Texto Sofia Perpétua, no Rio de Janeiro

Luiza Leite pediu um pão na chapa e um sumo de laranja na Padaria Santo Amaro, no bairro da Glória, no Rio de Janeiro. Alguns dias depois da primeira volta, a atendente da padaria afirma que vai votar nulo na segunda volta e não adianta ninguém tentar convencê-la do contrário. Enquanto paga, Luiza questiona se um Brasil onde todos andam armados será o melhor, pergunta se ela sabe que os jornais estrangeiros dizem que Bolsonaro será um desastre. A professora carioca consegue a atenção da menina da caixa. Sorri, deseja um bom dia, amanhã trará as manchetes dos jornais estrangeiros impressas em papel.

“Parece ridículo, esforço vão, tentar garantir um voto, mas é o que tenho”, diz Luiza. “É um trabalho paciente de formiguinha, é nele que eu vou apostar.”

Depois de uma primeira volta em que Jair Bolsonaro (PSL) se destacou com 46% dos votos e em que Fernando Haddad (PT) conseguiu 29% assegurando a passagem à segunda volta, as campanhas ganharam um novo fôlego para a votação final de 28 de outubro. Haddad procura o apoio de quem não votou no PT, dos apoiantes dos outros candidatos que ficaram para trás, dos eleitores de Bolsonaro com dúvidas, da abstenção, dos nulos e dos indecisos. Na primeira volta abstiveram-se 20,33%, anularam o voto 6,14% e votaram em branco 2,65%.

“O que me vai levar a decidir eu confesso que não sei, eu nunca deixei de votar, eu nunca voto em branco nem nunca voto nulo, eu vou votar em alguém mas ainda tenho alguns dias para decidir, vou pensar até ao último dia.” Elias Júnior é um advogado carioca que está indeciso depois de na primeira volta ter votado em Geraldo Alckmin (PSDB), no que ele chama “um voto de consciência”.

“A minha indecisão baseia-se em eu achar que de um lado está o governo que eu quero, que será bom para o Brasil, mas na mão de um idiota, um candidato que não tem a menor condição de nada. E do outro lado está um plano de governo que eu acho que vai acabar por afundar o Brasil, mas na mão de um candidato que não é tão ruim assim. Sinceramente eu não sei o que fazer.
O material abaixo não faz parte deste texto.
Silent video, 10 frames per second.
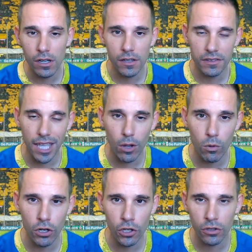de
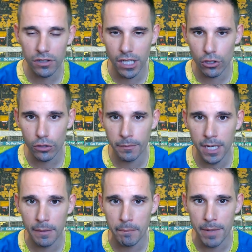julio de
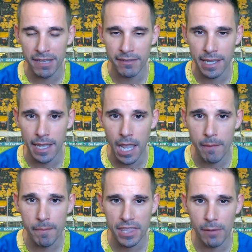2020.
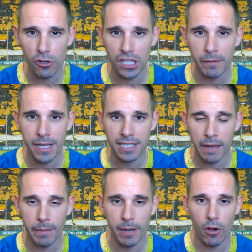Empezamos el mes que
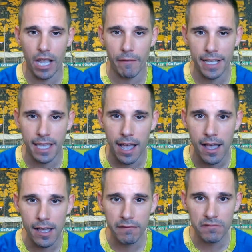esperemos que vaya
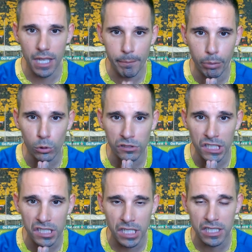de
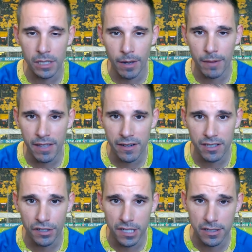putísima madre,
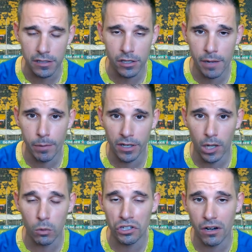señoras y señores, porque
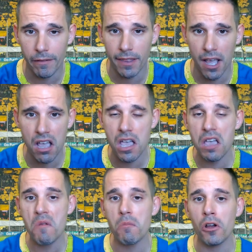junio, la verdad,
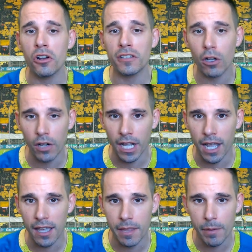pues no tengo
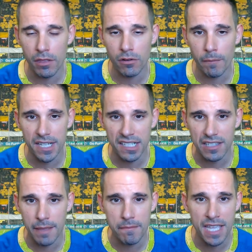queja, ¿eh? Después de unos meses
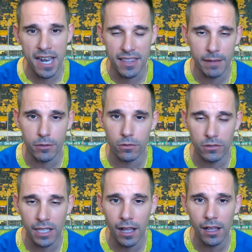de mierda
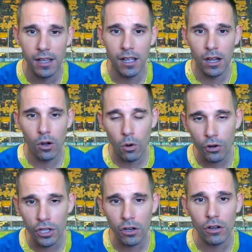absoluta,
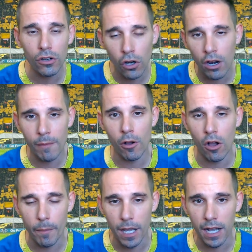junio no le
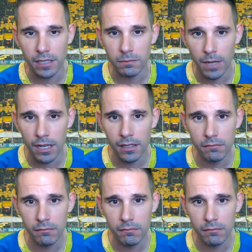pongo pegas, ¿vale?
O programa de governo com o qual eu mais me alinho está na mão do Bolsonaro e é um programa que envolve privatização de empresas do Estado, fim de privilégios, diminuição do défice fiscal, uma política mais voltada para a competitividade, que investe no empreendedorismo, num forte mercado livre. Do outro lado está o atraso, a crise em que estamos hoje é o resultado da implementação de uma política de esquerda. É o meu dilema ter de um lado o Bolsonaro, que não tem capacidade de nada e para nada. Isso de ele ser misógino, racista, homofóbico, acho um disparate, ele não é, eu só o acho um incapaz, vazio, sem ideias, alinhado com a ditadura e a truculência, isso de homenagear torturadores é terrível, esse é o lado mau dele.”

O voto de Elias pode ser conquistado tanto por Haddad como por Bolsonaro. Ambas as campanhas afinam a estratégia para captar e manter votos.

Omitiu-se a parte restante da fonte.